Patent Claim Apportionment, Patentee Injury and Sequential Invention
42 Pages Posted: 18 Apr 2011 Last revised: 12 Mar 2013
Date Written: April 15, 2011
Reasonable royalty compensation for patent infringement is the most popular form of recovery and becomes more so every year. This may be based on the unfortunate but accurate perception that patentees can win big using the overly malleable legal standards that now govern such awards. One of the most glaring shortcomings of the standard is that it permits an award of a reasonable royalty based on doctrine that has lost touch with its statutory purpose.
This article sets forth a theory of patentee injury to establish a causative link between the inventive contribution and the reasonable royalty award.

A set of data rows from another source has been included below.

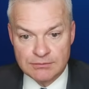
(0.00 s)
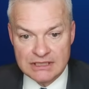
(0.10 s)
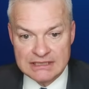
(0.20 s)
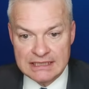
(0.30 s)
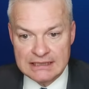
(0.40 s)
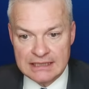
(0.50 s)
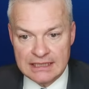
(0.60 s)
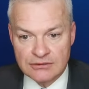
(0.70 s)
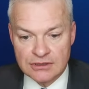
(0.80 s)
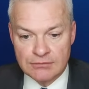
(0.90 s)
by taking
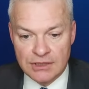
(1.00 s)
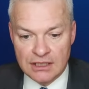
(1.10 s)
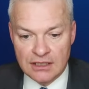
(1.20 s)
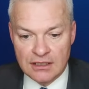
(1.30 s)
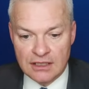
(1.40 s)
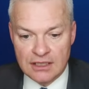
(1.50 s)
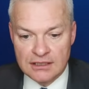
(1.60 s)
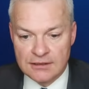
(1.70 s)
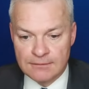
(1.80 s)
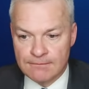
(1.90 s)
out a bingo
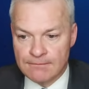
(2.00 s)
lane.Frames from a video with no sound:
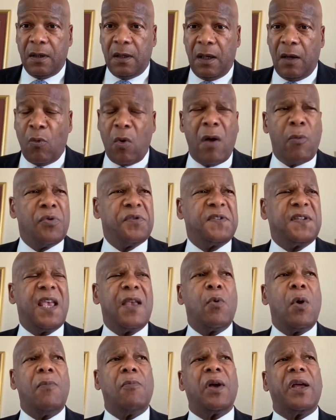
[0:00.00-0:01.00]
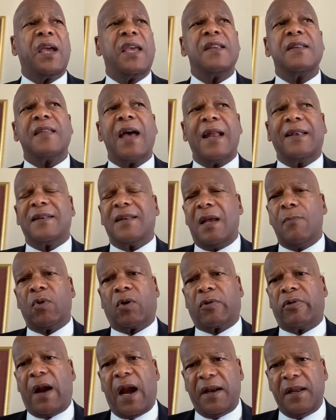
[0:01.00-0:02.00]
And one would say, well, ain't that
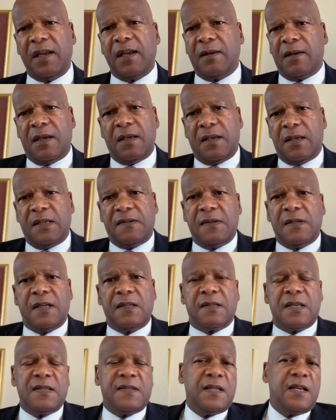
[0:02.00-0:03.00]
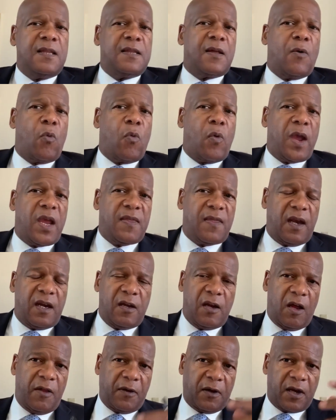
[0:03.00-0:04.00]
democratic? Isn't it the way that
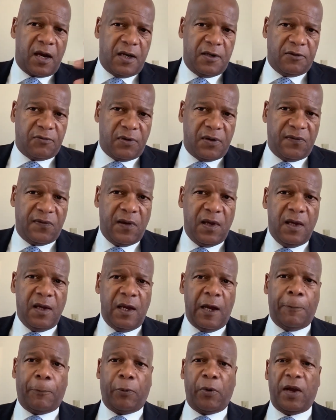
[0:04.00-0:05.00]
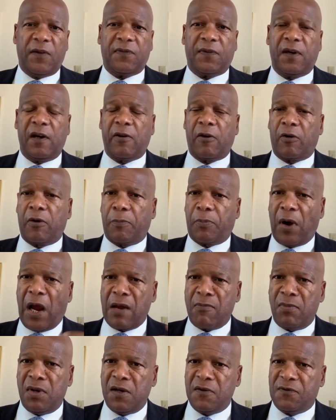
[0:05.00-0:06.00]
in other countries a president and a
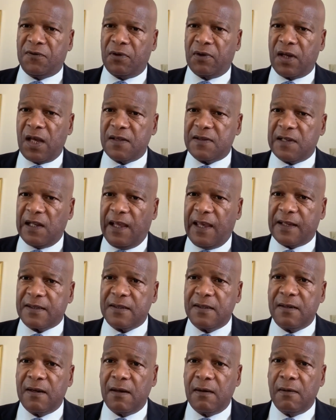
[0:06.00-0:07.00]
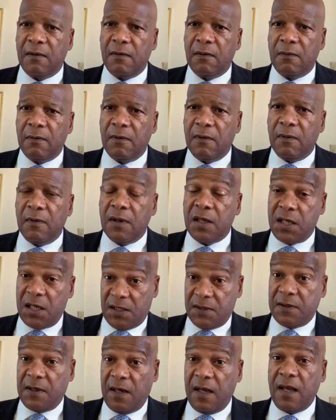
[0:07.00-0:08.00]
prime minister gets elected?
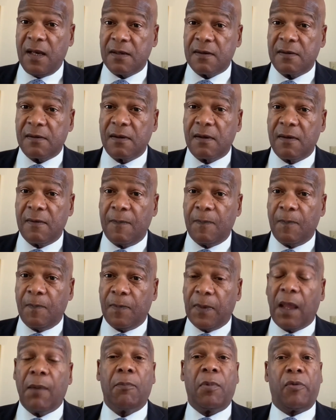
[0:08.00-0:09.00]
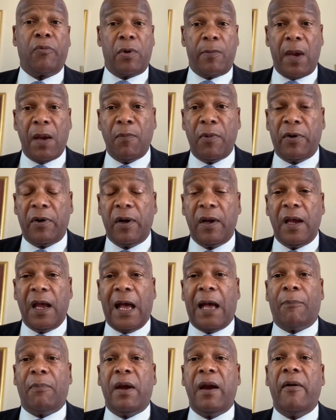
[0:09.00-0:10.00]
Yes, it is. But remember,
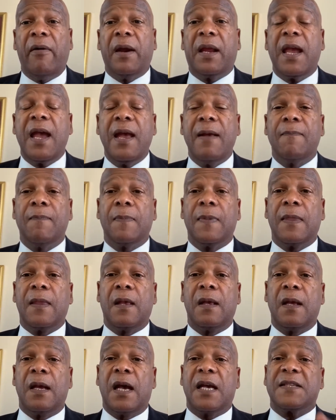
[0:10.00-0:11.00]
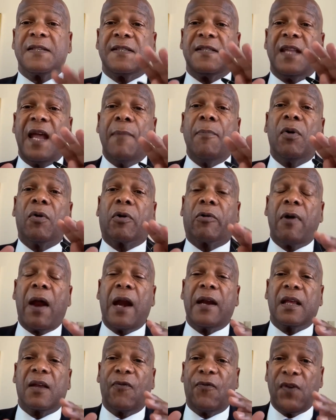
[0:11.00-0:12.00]
America has
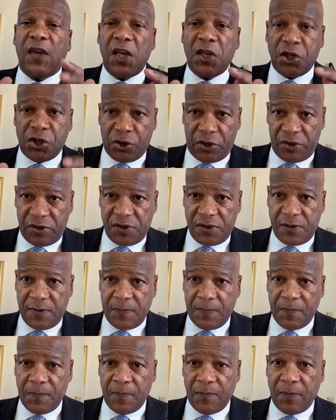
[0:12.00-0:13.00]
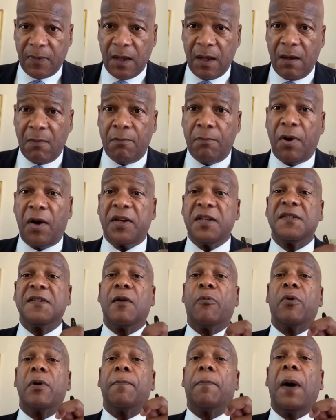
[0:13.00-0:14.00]
democratic features, but it's
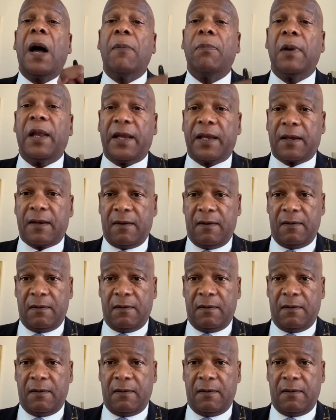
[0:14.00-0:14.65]
a republic.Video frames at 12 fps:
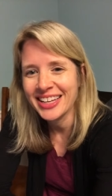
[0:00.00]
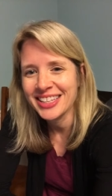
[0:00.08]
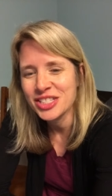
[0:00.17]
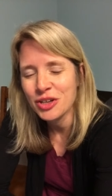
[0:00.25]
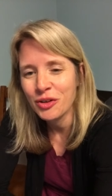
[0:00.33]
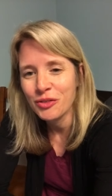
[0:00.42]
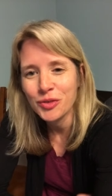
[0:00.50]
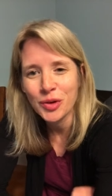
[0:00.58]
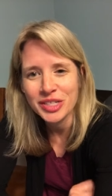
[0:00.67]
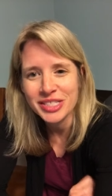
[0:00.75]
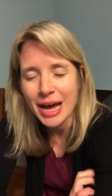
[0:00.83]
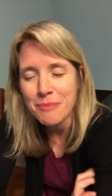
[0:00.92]
And so, of
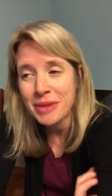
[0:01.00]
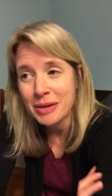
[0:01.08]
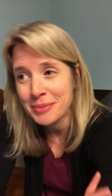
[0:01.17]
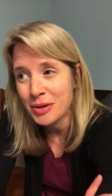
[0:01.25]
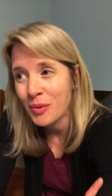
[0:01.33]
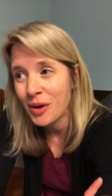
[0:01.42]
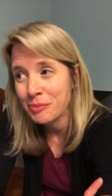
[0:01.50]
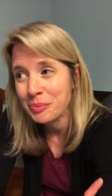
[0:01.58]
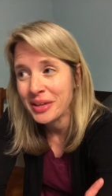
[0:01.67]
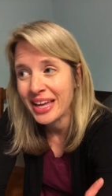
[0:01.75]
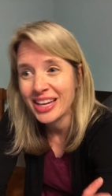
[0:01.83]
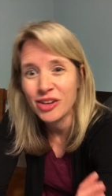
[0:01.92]
course, that made me want to
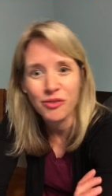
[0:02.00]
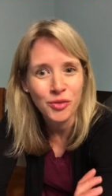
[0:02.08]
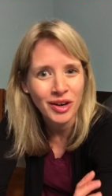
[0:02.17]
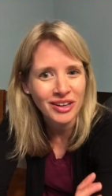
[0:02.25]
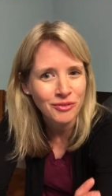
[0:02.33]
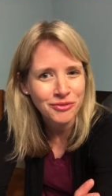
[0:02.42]
play Gavorkna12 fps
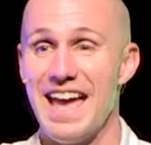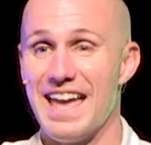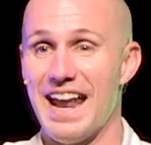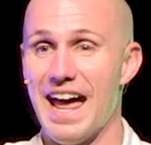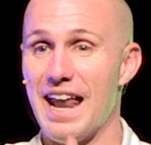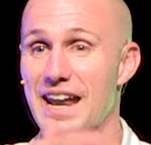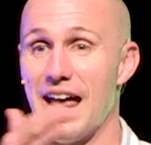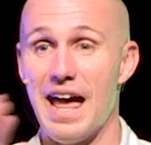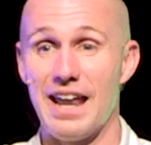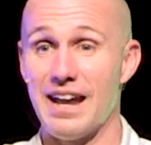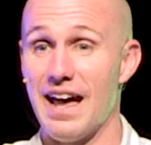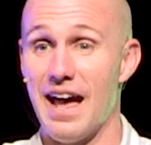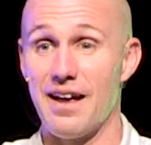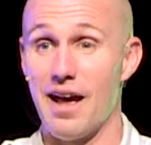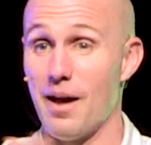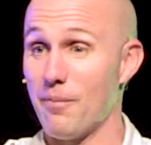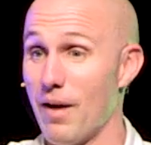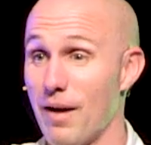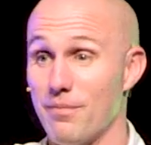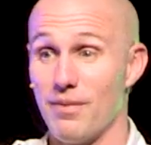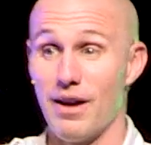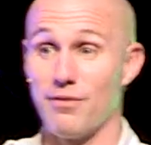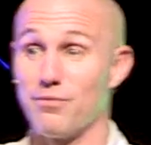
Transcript: and, I, and, I, and I, I, I, I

After doing so, this article concludes that apportionment is the correct starting point for compensating the patentee for the injury suffered from infringement. This work undertakes a detailed historical analysis of the current damages statute’s history to demonstrate that the intent of the current patent damages statute compels claim apportionment.
In addition, implementing apportionment is necessary to effectuate the fundamental purpose of the patent system, which is to increase invention in the aggregate. Science is built on antecedents. Under current standards, incumbent patent holders who seek reasonable royalty awards for more than their contribution present a financial risk for subsequent creators who seek to push the boundaries of knowledge forward. Claim apportionment solves this problem awarding monetary relief solely on that portion of the infringed claim that represents the patentee’s contribution to the art at the time of invention. This result minimizes the burden on future inventors, is consistent with the purpose of the statute, and fully compensates those who have created patentable inventions in the past.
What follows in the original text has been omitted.